A multitude of tools such as browser extensions exist to alleviate the required technical knowledge. But even if that’s one hurdle too far for you, do not worry. Google will come to the rescue. Google Sheets to be precise.
It has a nifty little formula which allows you to grab a web page’s list or table of data into your sheet of choice.

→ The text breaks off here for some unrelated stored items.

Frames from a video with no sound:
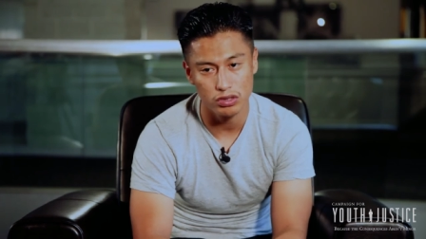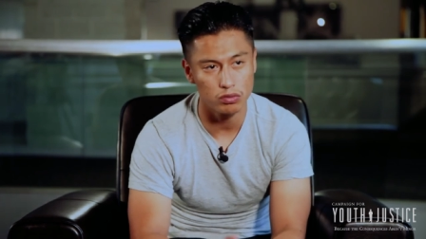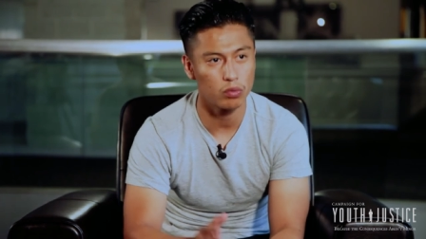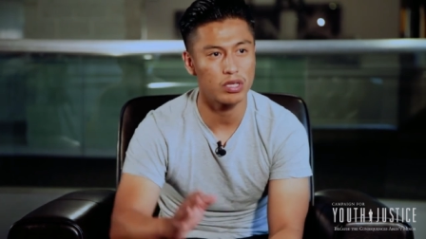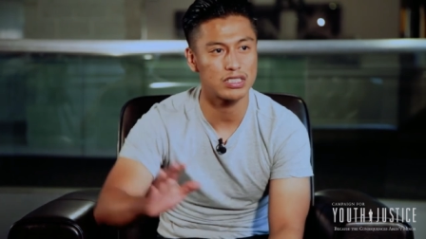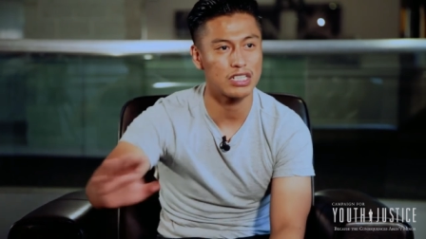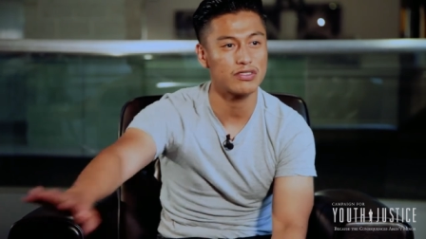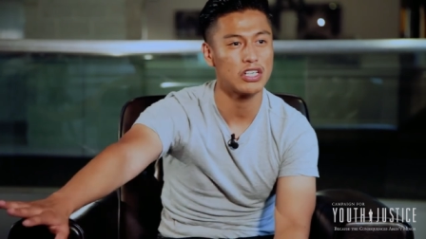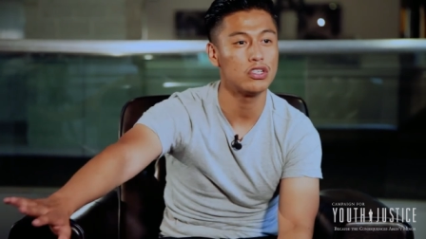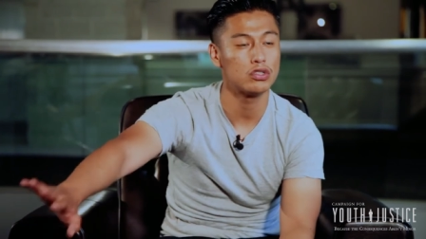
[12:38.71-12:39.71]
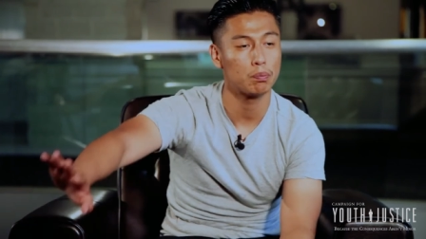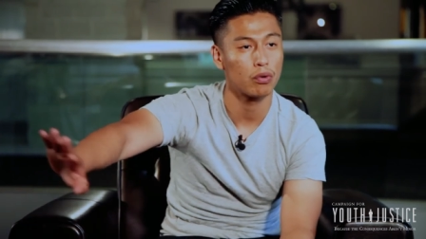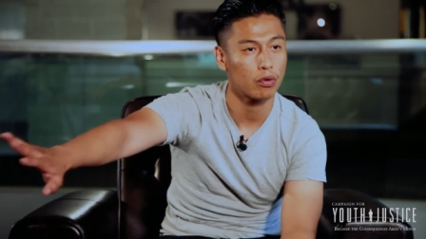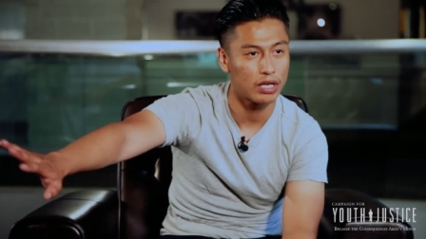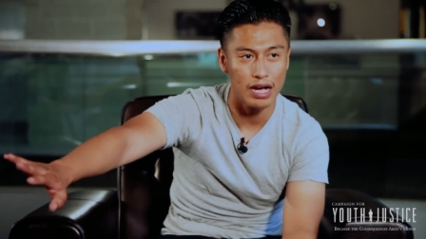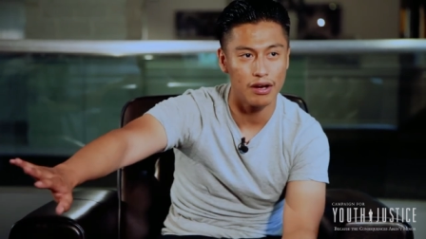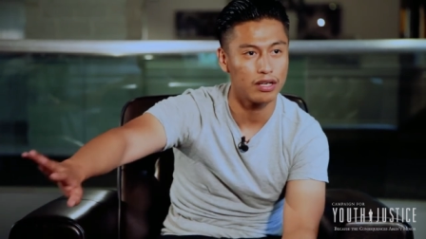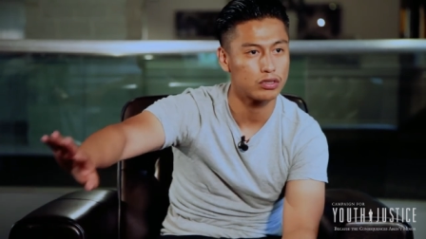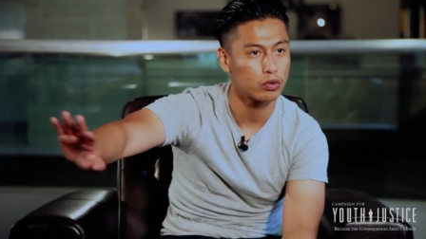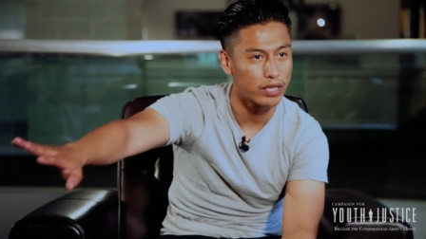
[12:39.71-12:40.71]
to, instead of sending to pro,
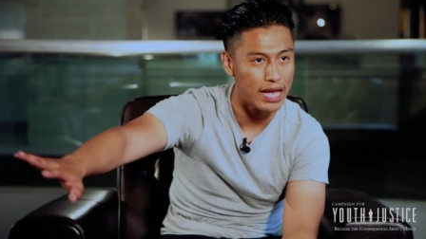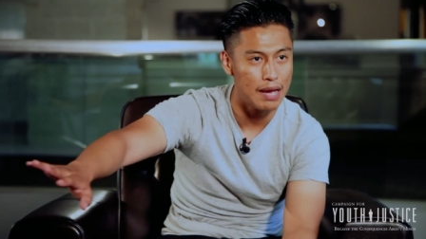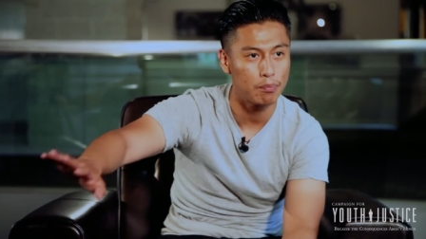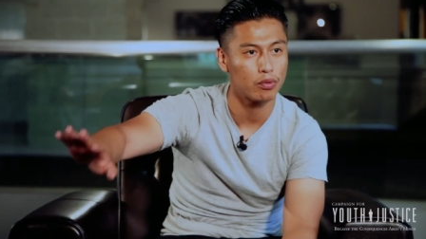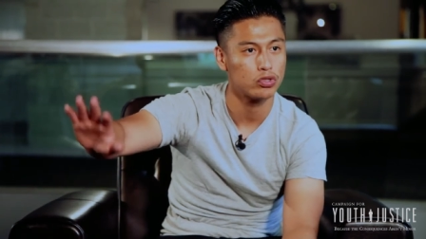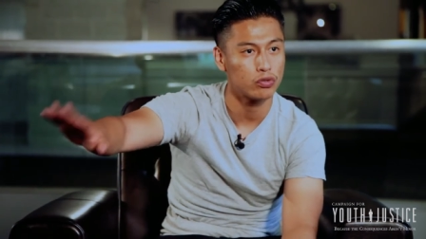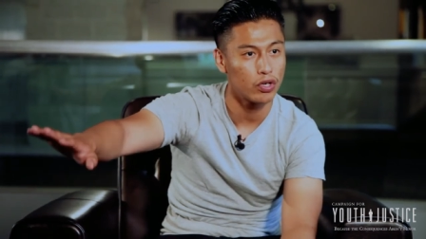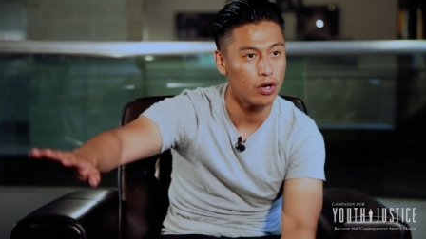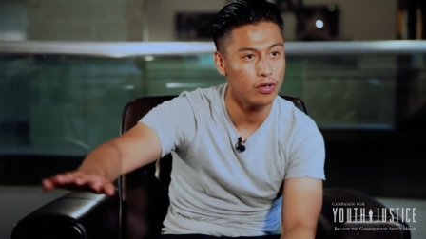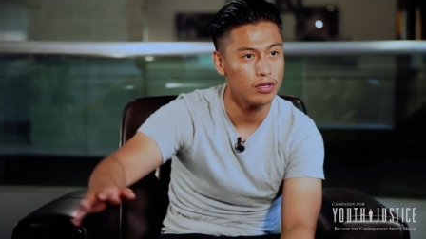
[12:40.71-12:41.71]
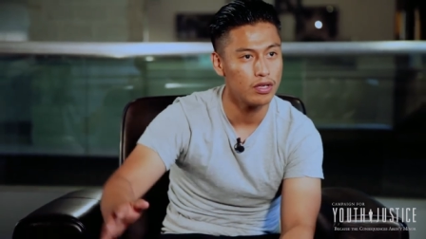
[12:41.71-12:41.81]
uh, to camp or juvenile hall,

It’s called importhtml, and it works as follows:
Find a website you want to pull data from
As an example, let’s go for the List of largest technology companies by revenue Wikipedia page.
Identify a table or list you want to grab
In this case, let’s go for the second table on the page, in the ‘2019 list’ section.
Now, type the following into a cell of choice, let’s say A1
=IMPORTHTML(“https://en.wikipedia.org/wiki/List_of_largest_technology_companies_by_revenue”, “table”, 2)
As you can see, you’ll have to declare three things in the formula: The url you want to grab data from, the type of data (either table or list), and the position (in this case the second table, so 2).
Hit enter, and voilà, the table appears in your sheet:
To go next level, and actually transform or clean that data, make sure that it becomes static instead of linked data first. To do so, select the table, right mouse click on cell A1, ‘Paste special’ > ‘Paste values only’.
So there you go, have fun playing with data in Google Sheets!